In Autodesk MeshMixer, there is a vastly superior way to fill the hole, after deleting the edge of the hole. Instead of using the Analyze automatic patching command, once you delete the hole edge, you double click the edge within the Select palette to select the edge triangles, and then use the normal Erase & Fill command, and that gives TANGENCY instead of a dumb flat patch. However, the bottom patch then domes up through the top one, so you have to manually edit it back down, which is rather easy though. Or there is a Bulge option for the Erase & Fill that prevents it in the first place by bulging both patches out into space:
It's not very robust though, often giving bad artifacts after the Boolean and my attempt to then clean it up of stray stuff. I get double surfaces suddenly appearing, lots of crashes after very long delays. This would take quite some tweaking to develop a good workflow, and maybe require a few MeshMixer updates in the future to work better.
Nik Willmore
I have also realized that even if you could get Grasshopper to bridge the hole, you would then very likely have the needed Boolean subtraction of a copy of the original mesh FAIL, since the surfaces of the original and patched meshes are coincident or nearly so, which destroys Booleans in Rhino.
Free Autodesk MeshMixer ( http://www.123dapp.com/meshmixer ) can also make a patch though, by selecting and deleting the edges of the hole then just using its Analysis automatic fixing feature to patch the two holes, the upper surface hole and the lower surface hole, by simply clicking on the spheres at the end of lines indicating each hole.

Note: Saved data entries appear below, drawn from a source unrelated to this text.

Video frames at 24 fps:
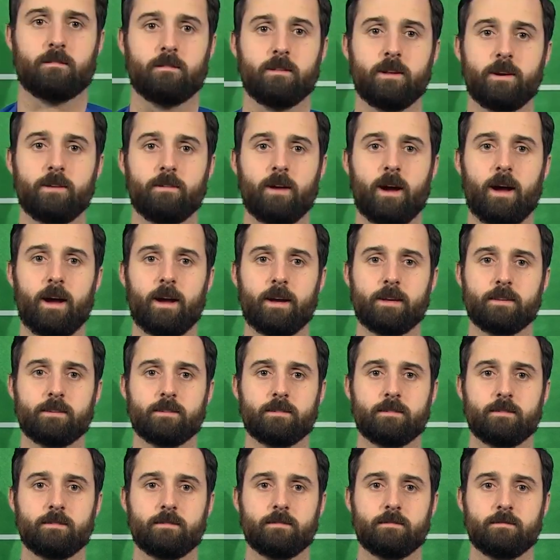Clear
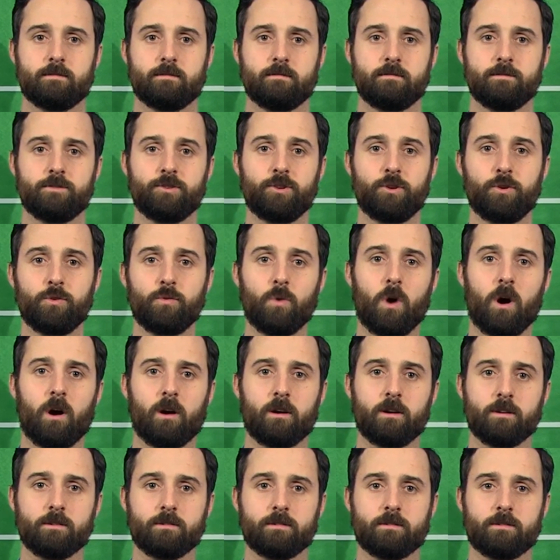eyes. New
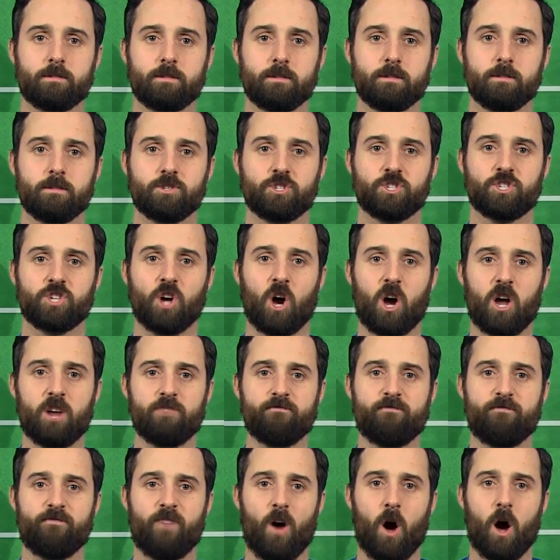hearts.
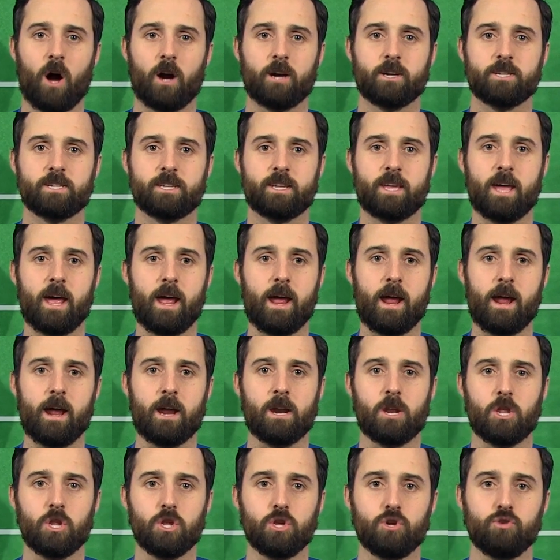John Fox
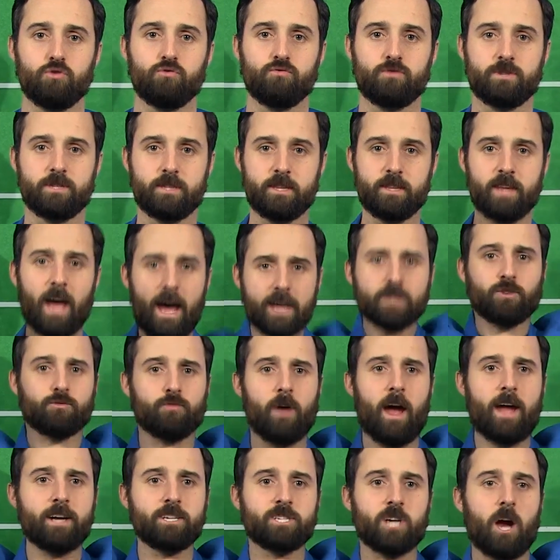can't lose. That's
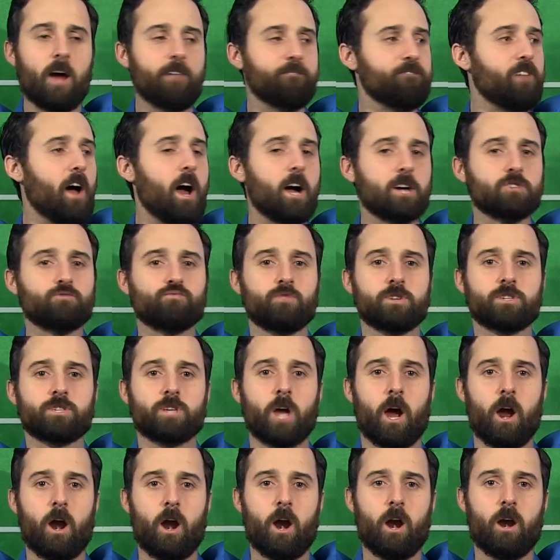right. John Fox
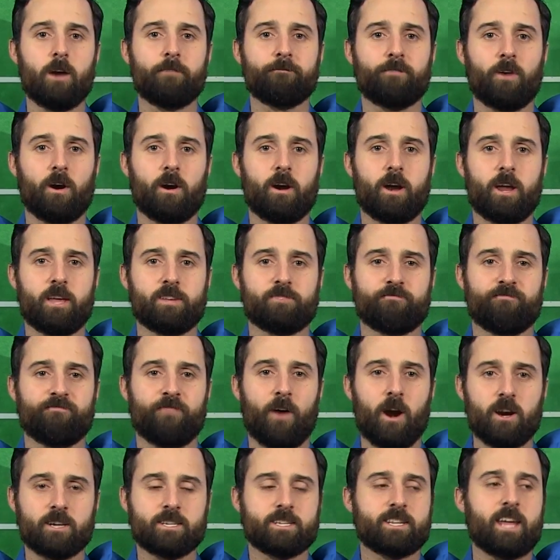returned for his
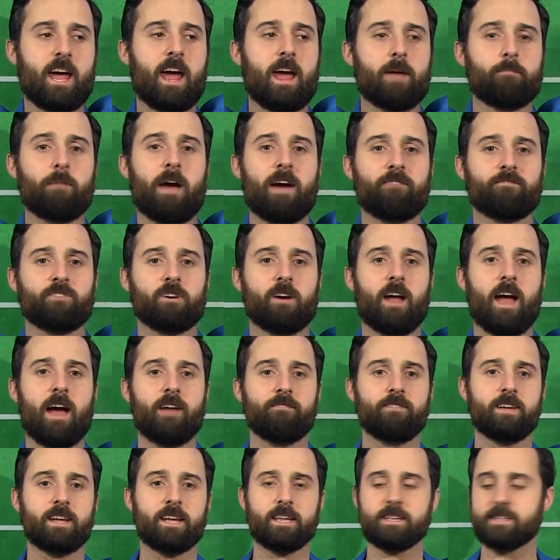first game after
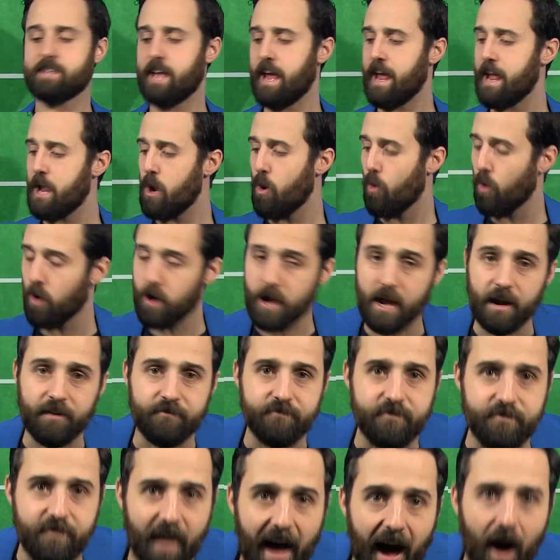having his aortic
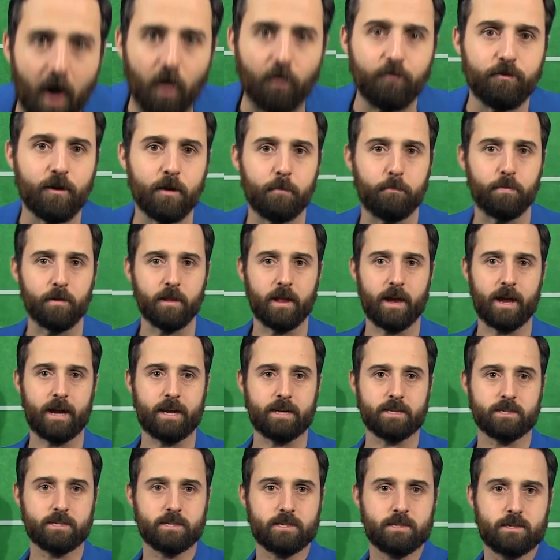valve
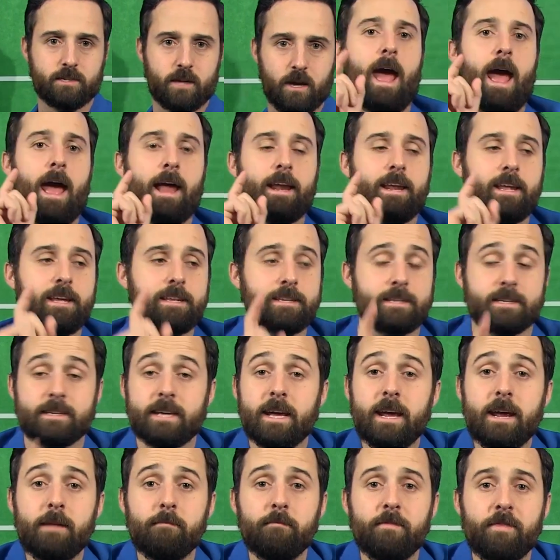replaced. And his
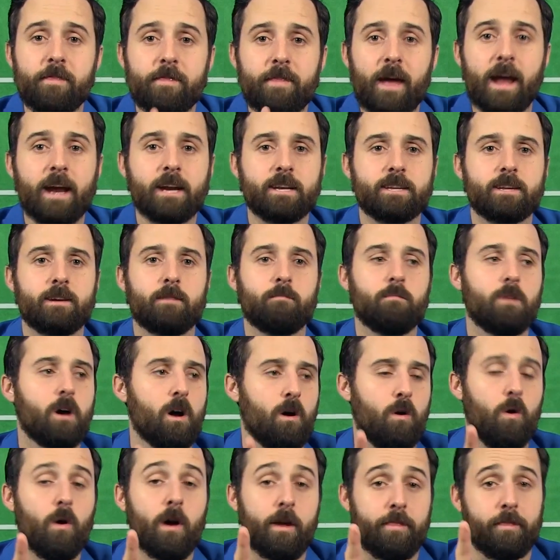team thanked him
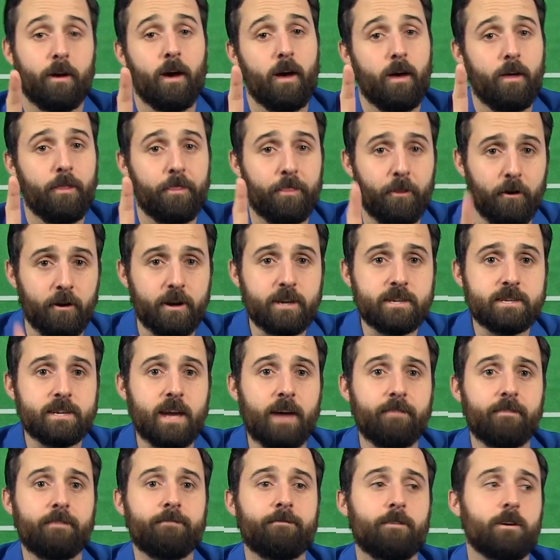with
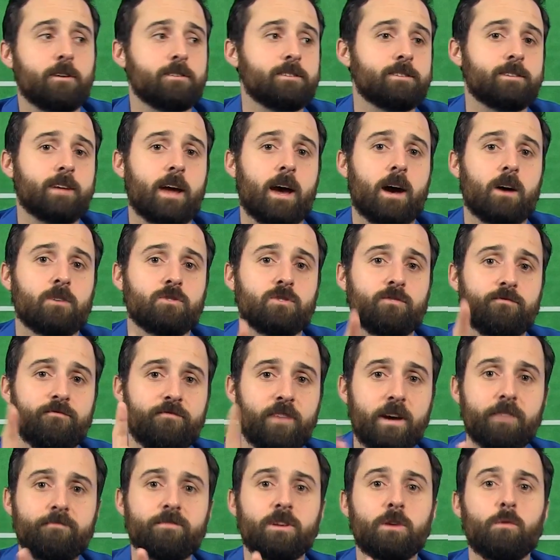37 first downs,
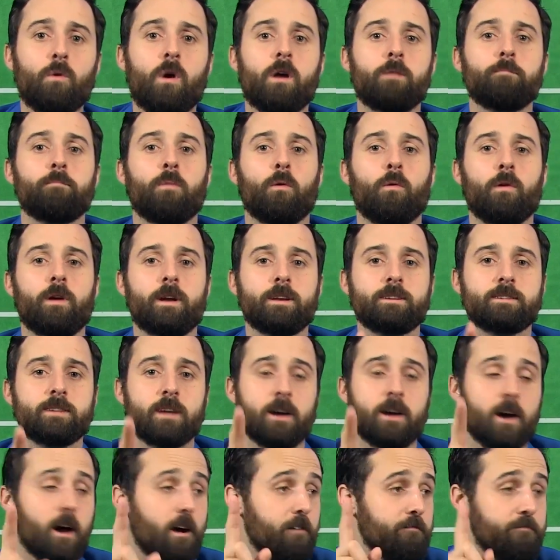51 points,
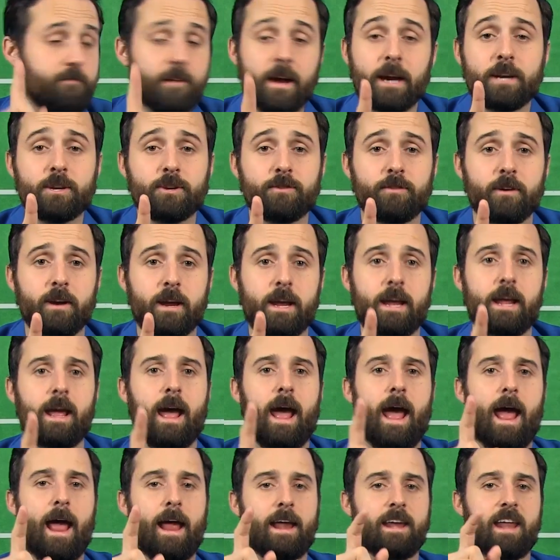a victory,
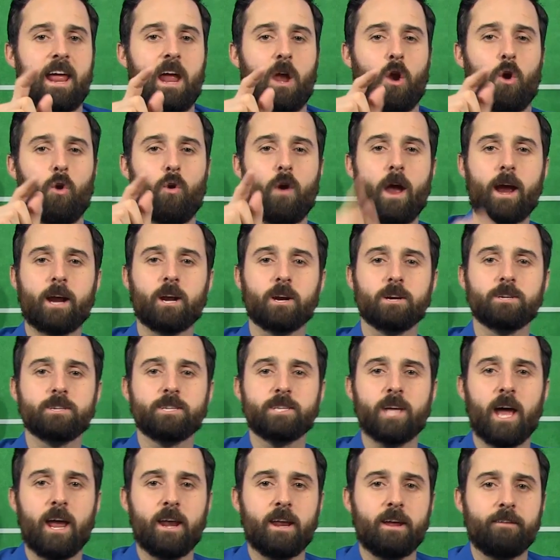and a
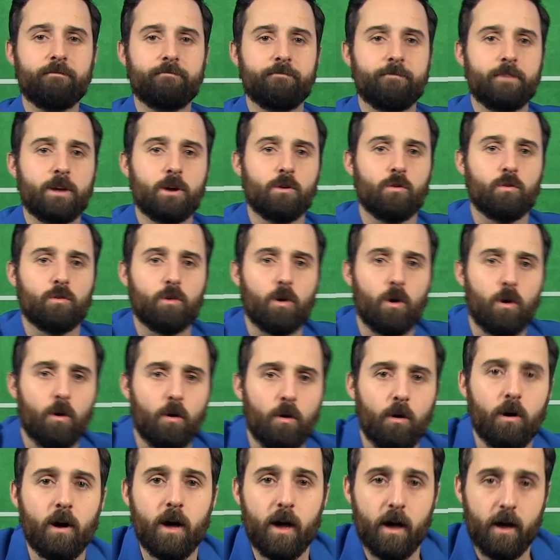record-setting field
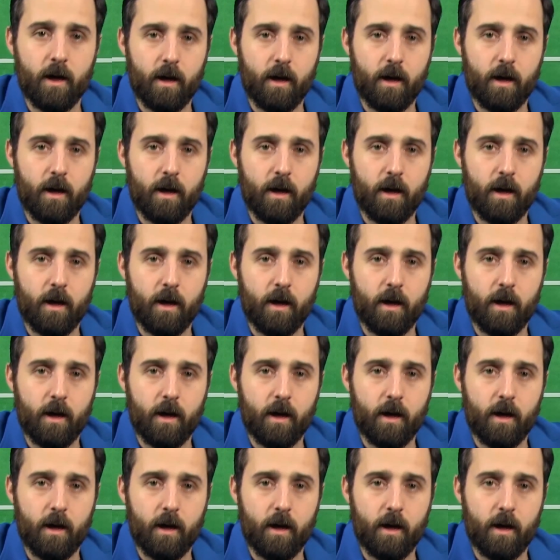goal.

Then a Boolean difference does work, and unlike Rhino, instead of just failing, it leaves stray mesh faces here and there that can be deleted:
MeshMixer is a fun and rapidly improving program, worth learning the quirks of. There's no good update of the user manual though, but lots of YouTube videos and this course that is now on udemy:
https://www.kickstarter.com/projects/1727665673/3d-printing-toolkit...
Nov 21, 2015
Nik Willmore
The idea that you will automatically patch that hole via Grasshopper is utopian since it has two surfaces it needs to make, of a matching thickness apart. I thought of shrink wrapping with Kangaroo the whole form, but it wasn't working well, even if I saved the mesh from spreading out too much over the whole by adding a spring length restraint.
But! If you first manually isolate the edge of the hole by overlapping it with new geometry you create in order to define the overlap as a selection, or by drawing two loops on the surface, then you can simply split the mesh to isolate the hole edge from the body, and then just figure out how to cap the hole edge on both top and bottom sides, thus avoiding any failure-prone Boolean subtraction strategy. The perfect joint information is already there, being the original mesh along the hole edge.
Isolate and extract the edge manually, by modeling a surface or mesh surface through the form and splitting the form with it, then create a closed mesh solid from that ribbon-like loop of mesh surface.
Nov 22, 2015
Nik Willmore
In Autodesk MeshMixer, there is a vastly superior way to fill the hole, after deleting the edge of the hole. Instead of using the Analyze automatic patching command, once you delete the hole edge, you double click the edge within the Select palette to select the edge triangles, and then use the normal Erase & Fill command, and that gives TANGENCY instead of a dumb flat patch. However, the bottom patch then domes up through the top one, so you have to manually edit it back down, which is rather easy though. Or there is a Bulge option for the Erase & Fill that prevents it in the first place by bulging both patches out into space:
It's not very robust though, often giving bad artifacts after the Boolean and my attempt to then clean it up of stray stuff. I get double surfaces suddenly appearing, lots of crashes after very long delays. This would take quite some tweaking to develop a good workflow, and maybe require a few MeshMixer updates in the future to work better.